A gallimaufry of culinary words

One of my favourite words is gallimaufry—it means a confused jumble or medley of things. I am not quite sure why I favour it as there are quite a lot of words in English that have similar meanings. From the very common words like hash, hodge-podge, smorgasbord to the rarer salmagundi and gallimaufry—we have borrowed culinary words for dishes that contain unlikely mixes of ingredients to describe any semi-random mix of things.

Making a hash of things

A hash is a much-loved American dish of chopped meat mixed with potatoes and browned and also means a confused muddle—as in the expression to make a hash of things.

A hodge-podge or hotch-potch

A hodge-podge is an adaptation of hotchpotch (from the late 1300s). It was a kind of stew made with goose, herbs, spices, wine, and other ingredients. It came from and Old French, hochepot, meaning a stew or soup. The first element, hocher, means to shake and pot is a dish. So it is a dish made from a shaken up set of ingredients.
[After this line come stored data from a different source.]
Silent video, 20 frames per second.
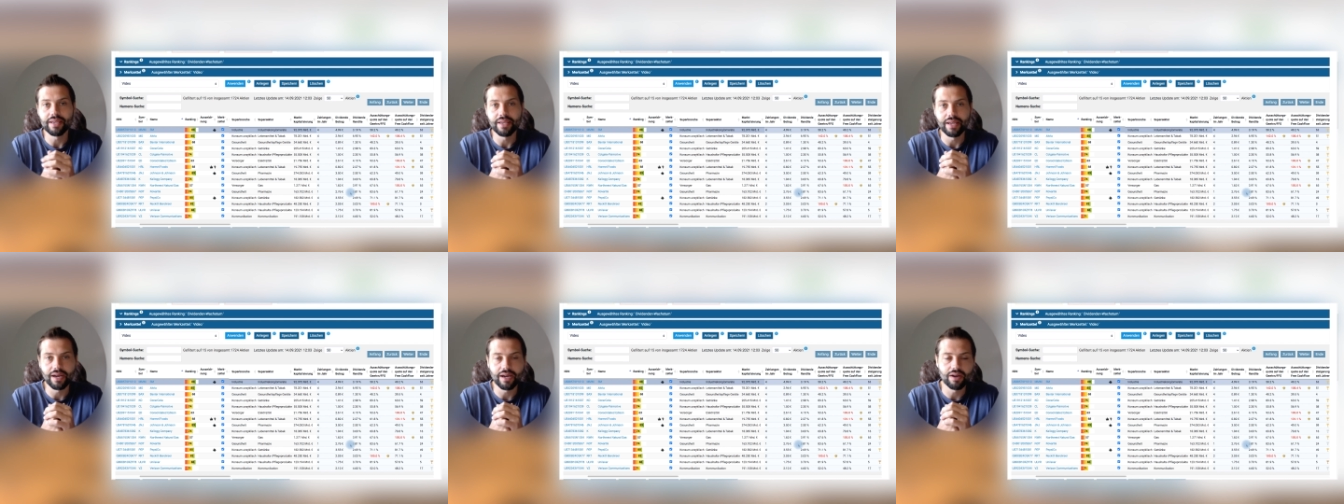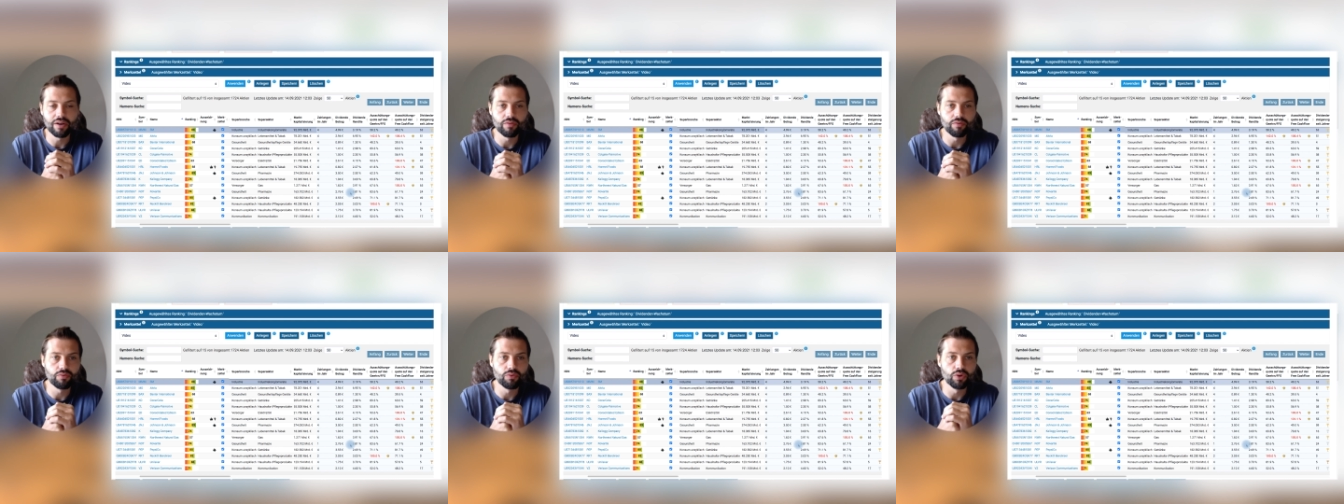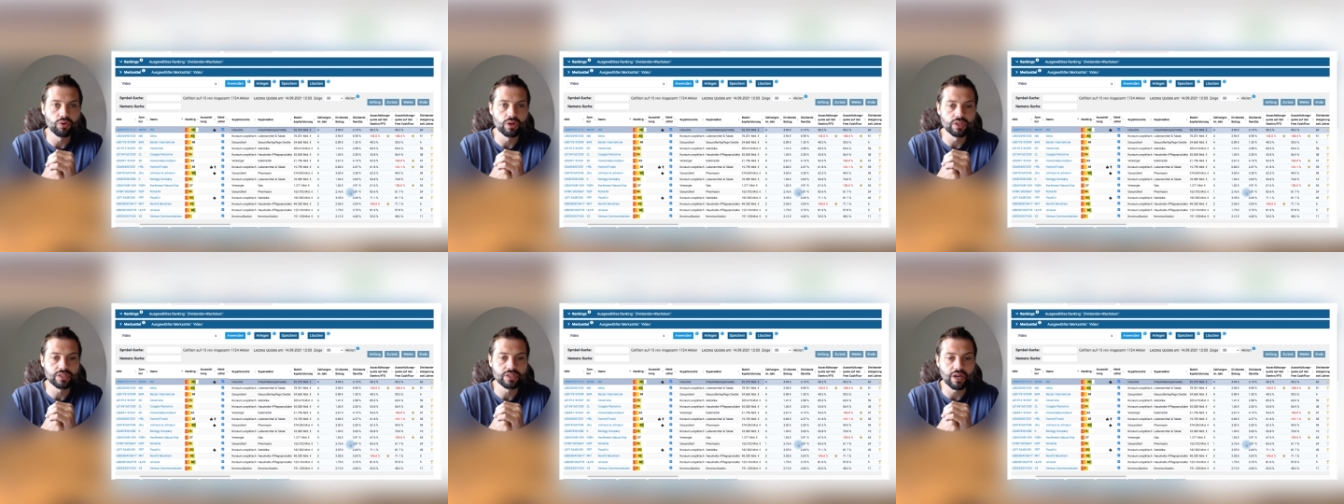Ja,
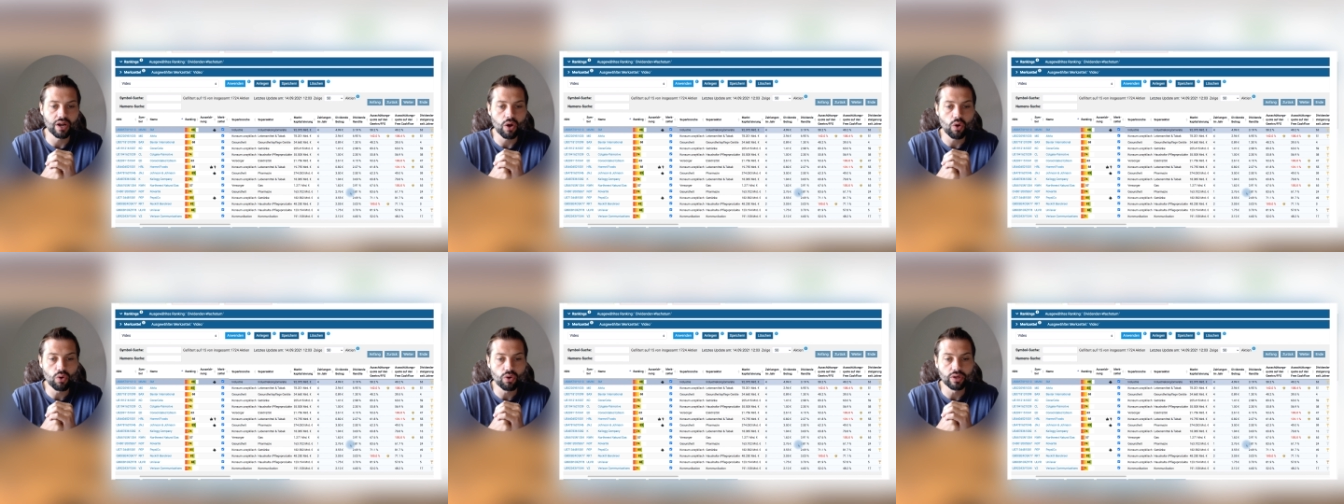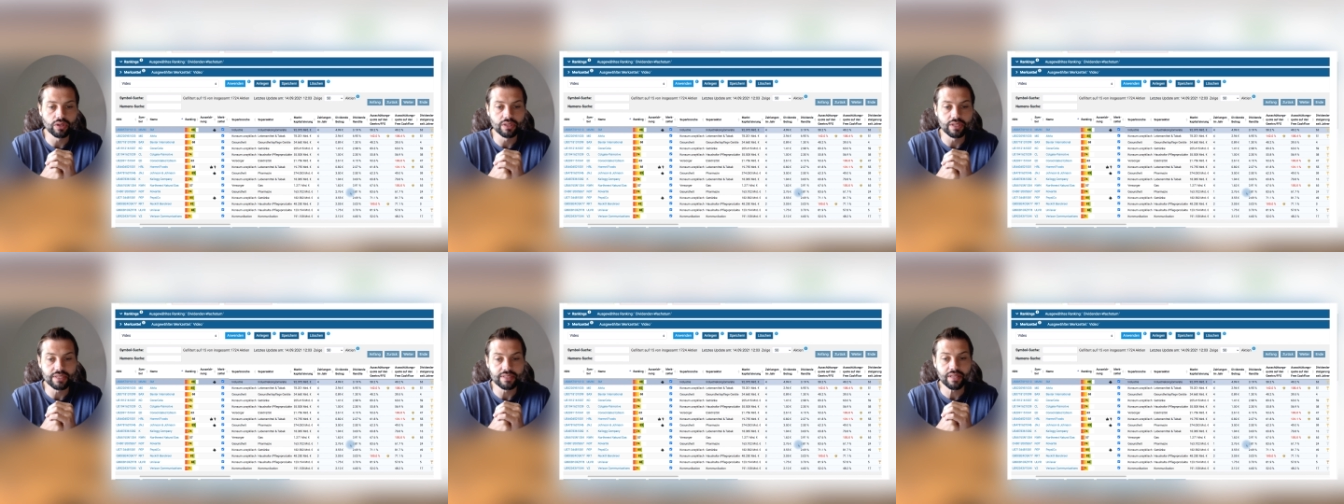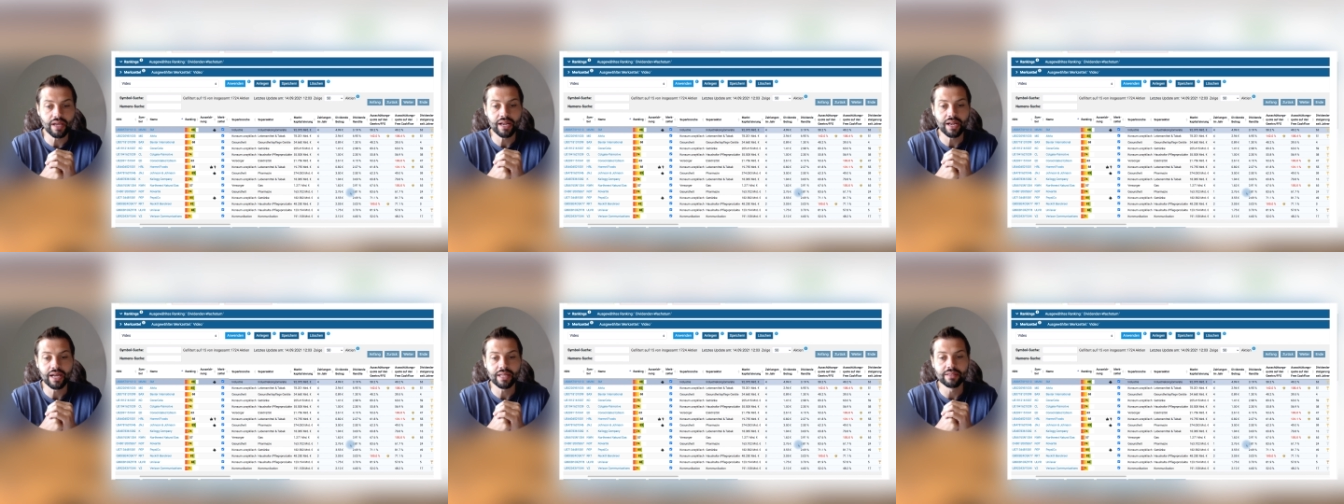fürs Rauchen ist
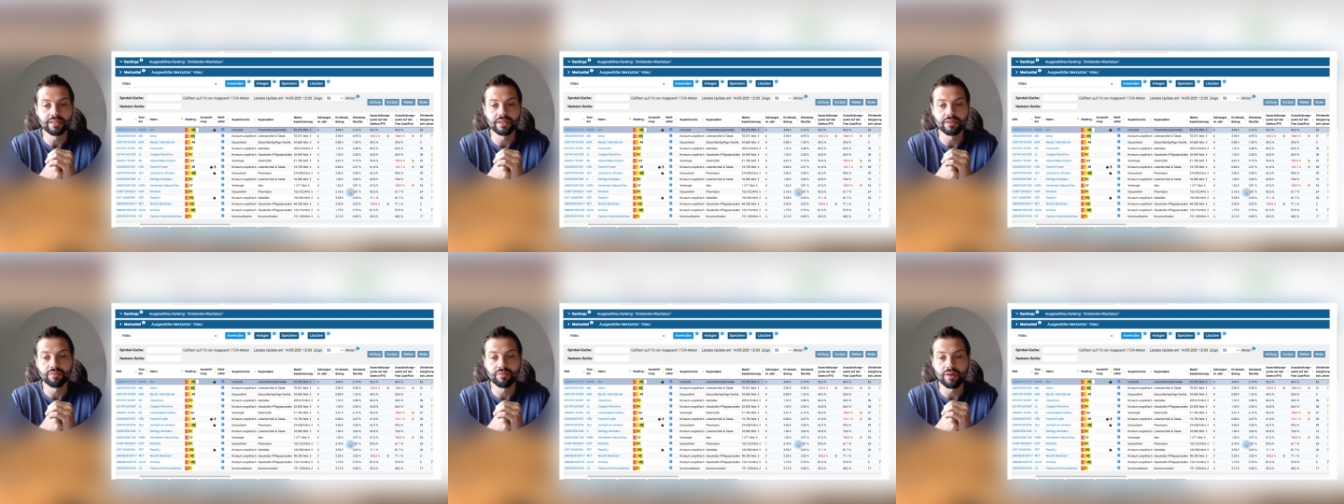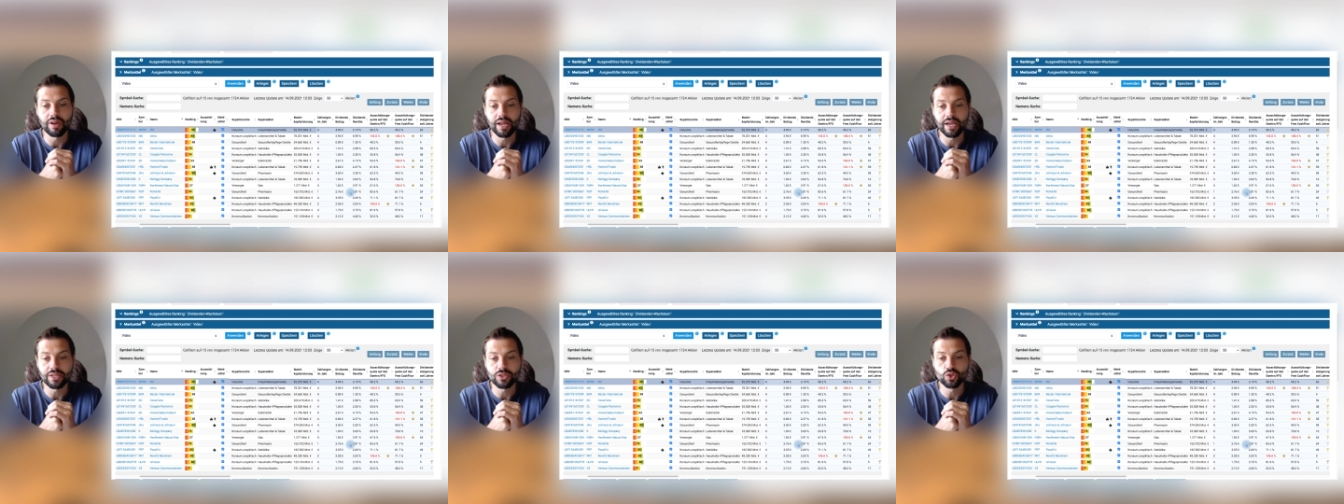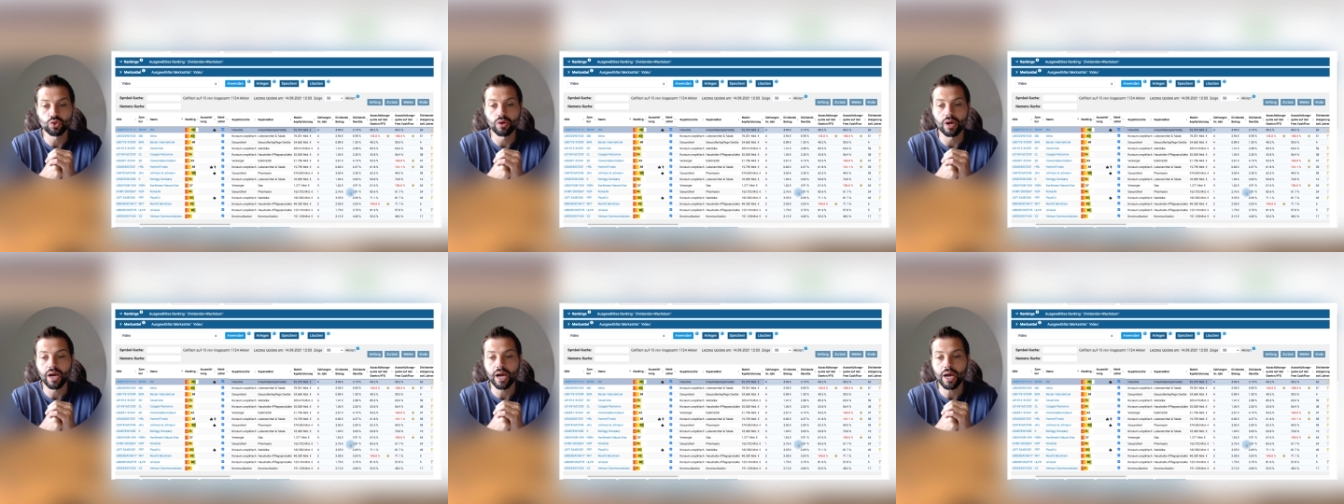der eine andere vielleicht
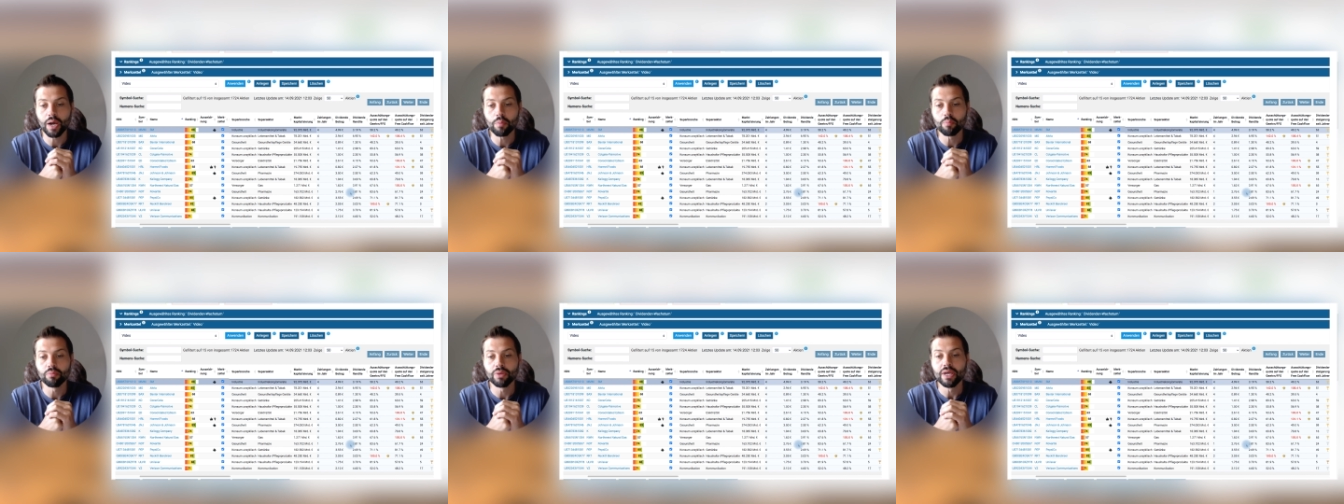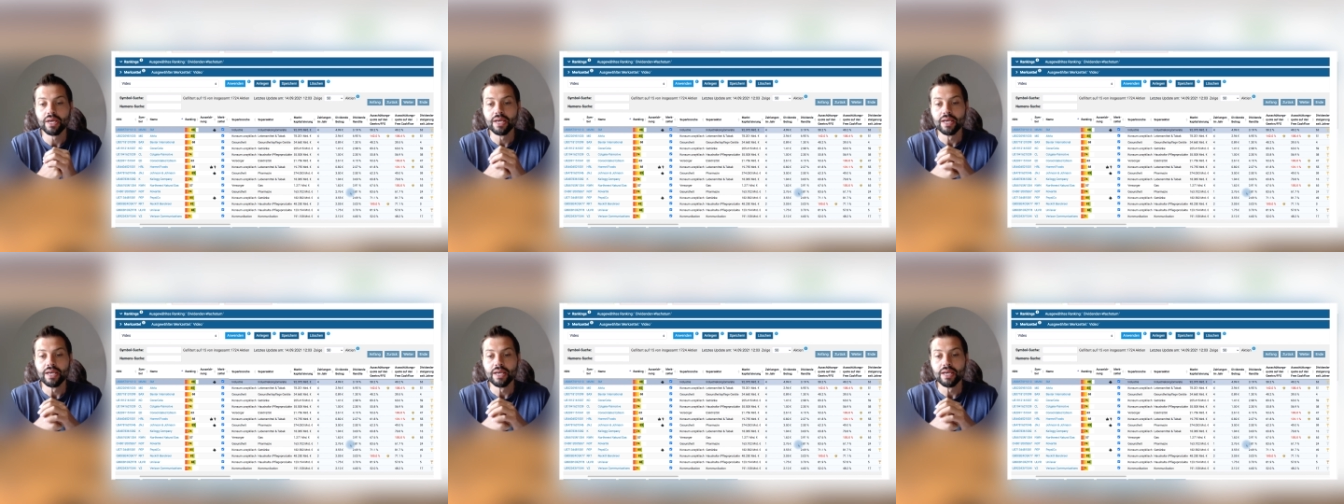zu haben,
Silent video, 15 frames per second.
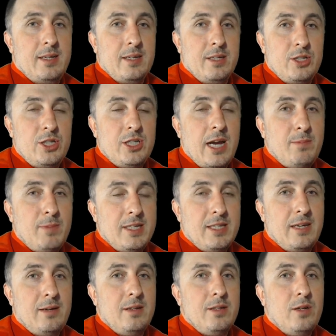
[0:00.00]
Dzisiaj
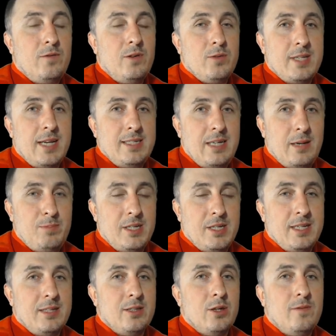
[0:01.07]
będę nową serię
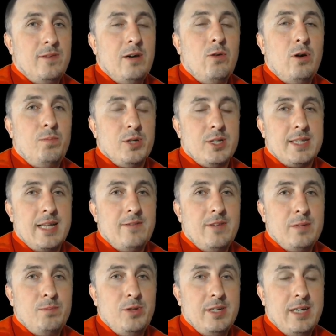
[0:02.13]
prezentował o podstawach
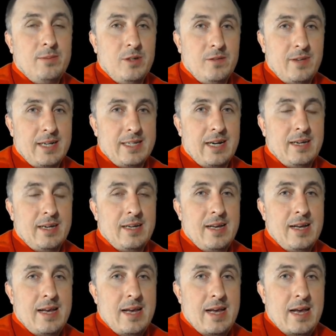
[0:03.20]
programowania.
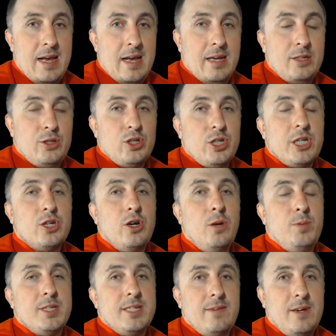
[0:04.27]
E, troszeczkę o
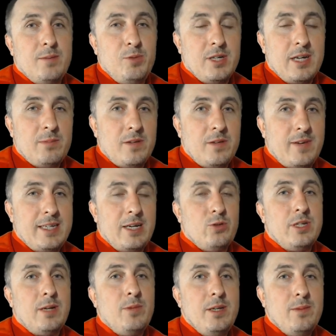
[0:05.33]
podstawach programowania już
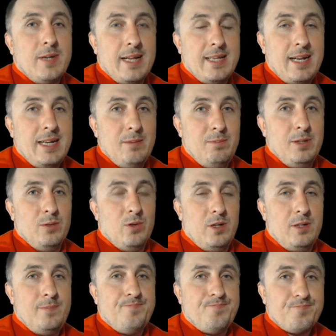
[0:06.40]
na moim kanale
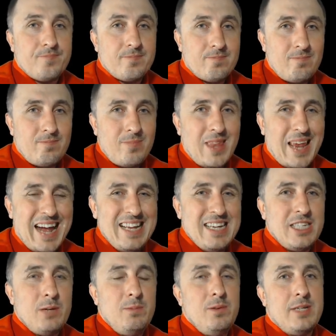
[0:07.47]
było, ale
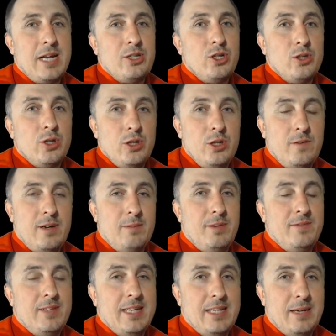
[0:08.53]
chciałbym zacząć od nowa
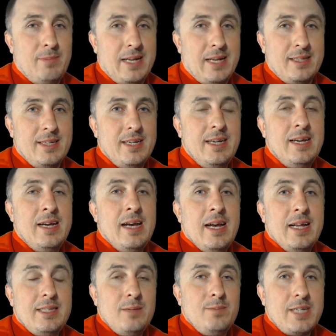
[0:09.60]
pewne tematy,
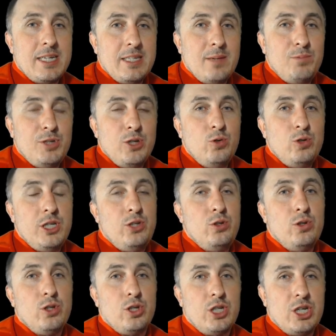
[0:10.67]
tym razem przy użyciu
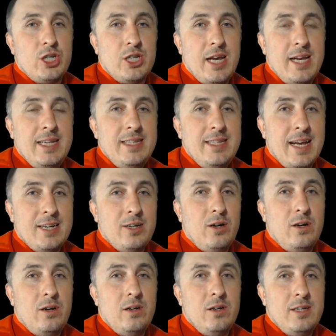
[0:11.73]
troszeczkę
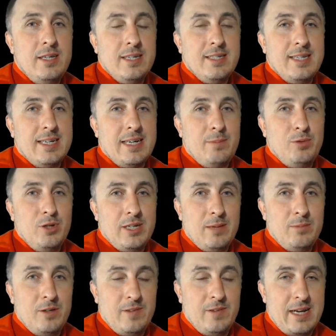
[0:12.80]
innego języka
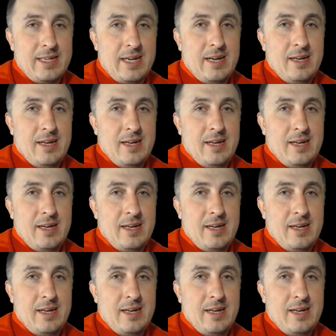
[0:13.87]
programowania.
Smorgasbord or butter-goose table

Smorgasbord is a word we borrowed from Swedish over a hundred years ago (although it seems it was a child of the sixties). It literally means butter-goose table from smör for butter, gås for goose and bord from Proto-Germanic, burdam for a plank, board, or table. Or less complicated, Smörgåsbord means bread and butter table. How gås (goose) became butter is explained in that the small pieces of butter that formed and floated to the surface of cream while it was churned were called geese by the Swedish farmers. The bread and butter table represents a wide mix of foods that were offered up buffet-style. Hence we use smorgasbord to describe a wide offering of very varied things.

Salmagundi and Solomon Gundy

Salmagundi is used to describe a heterogeneous mixture if things. It originates from salmagundi, a French salad plate of chopped meats, anchovies, eggs, and vegetables arranged in rows and topped with a salad dressing. The English have a very old, traditional dish called Solomon Gundy made from herrings, anchovies, apple, onion and lemon-peel. There are no known links between the two (although, surely, they must be related).

Gallimaufry a muddle of things

So, this brings us back to gallimaufry. Its origins now will seem quite predictable. It comes from the French word galimafrée for a dish made of odds and ends, from Old French galimafree (or calimafree) for a sauce made of mustard, ginger, and vinegar and a stew of carp.

The precise origin of galimafree is unknown. It is suggested that it comes from the combination of two Old French words, galer, meaning to make merry or to live well, combined with mafrer, meaning to eat much.

So as a word that once exhorted us to make merry, live well and to eat much before becoming a jumble or medley of things makes it a word very much to love.